(Extracted records)
+ + + + +
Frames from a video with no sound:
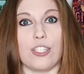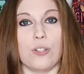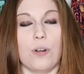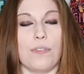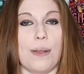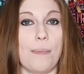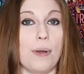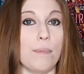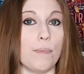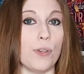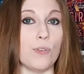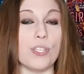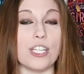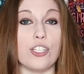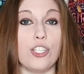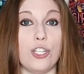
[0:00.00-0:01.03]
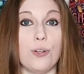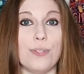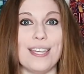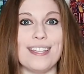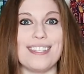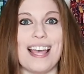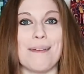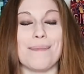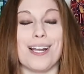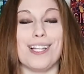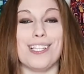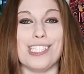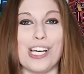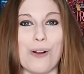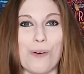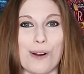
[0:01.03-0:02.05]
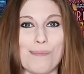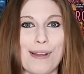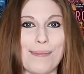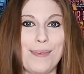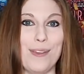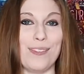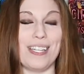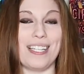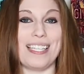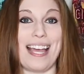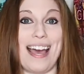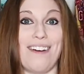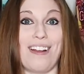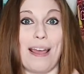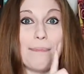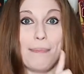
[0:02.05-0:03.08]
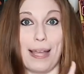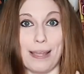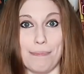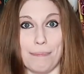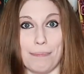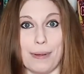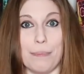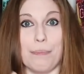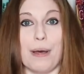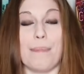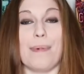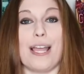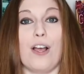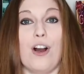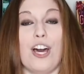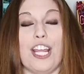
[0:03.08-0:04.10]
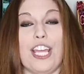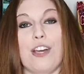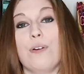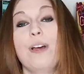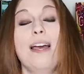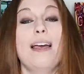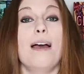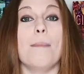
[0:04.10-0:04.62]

So if I put music to this, I'm going to lower my music down. I might bump up my audio.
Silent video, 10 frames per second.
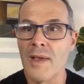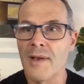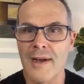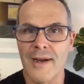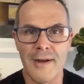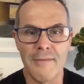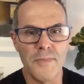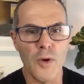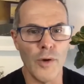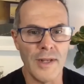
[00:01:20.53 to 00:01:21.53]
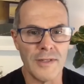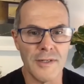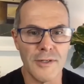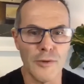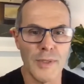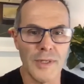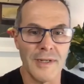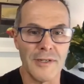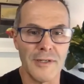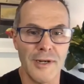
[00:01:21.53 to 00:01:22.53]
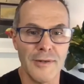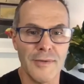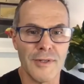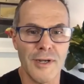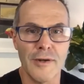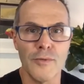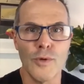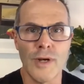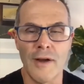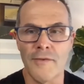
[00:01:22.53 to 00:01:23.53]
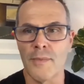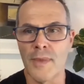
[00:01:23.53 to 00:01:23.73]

Audience is still building, so we'll go from there.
+ + + + +
### What is needed:
The entries are to be written out again exactly, without their pictures.

### Solution to the problem:
Frames from a video with no sound:
[0:00.00-0:01.03]
[0:01.03-0:02.05]
[0:02.05-0:03.08]
[0:03.08-0:04.10]
[0:04.10-0:04.62]

So if I put music to this, I'm going to lower my music down. I might bump up my audio.
Silent video, 10 frames per second.
[00:01:20.53 to 00:01:21.53]
[00:01:21.53 to 00:01:22.53]
[00:01:22.53 to 00:01:23.53]
[00:01:23.53 to 00:01:23.73]

Audience is still building, so we'll go from there.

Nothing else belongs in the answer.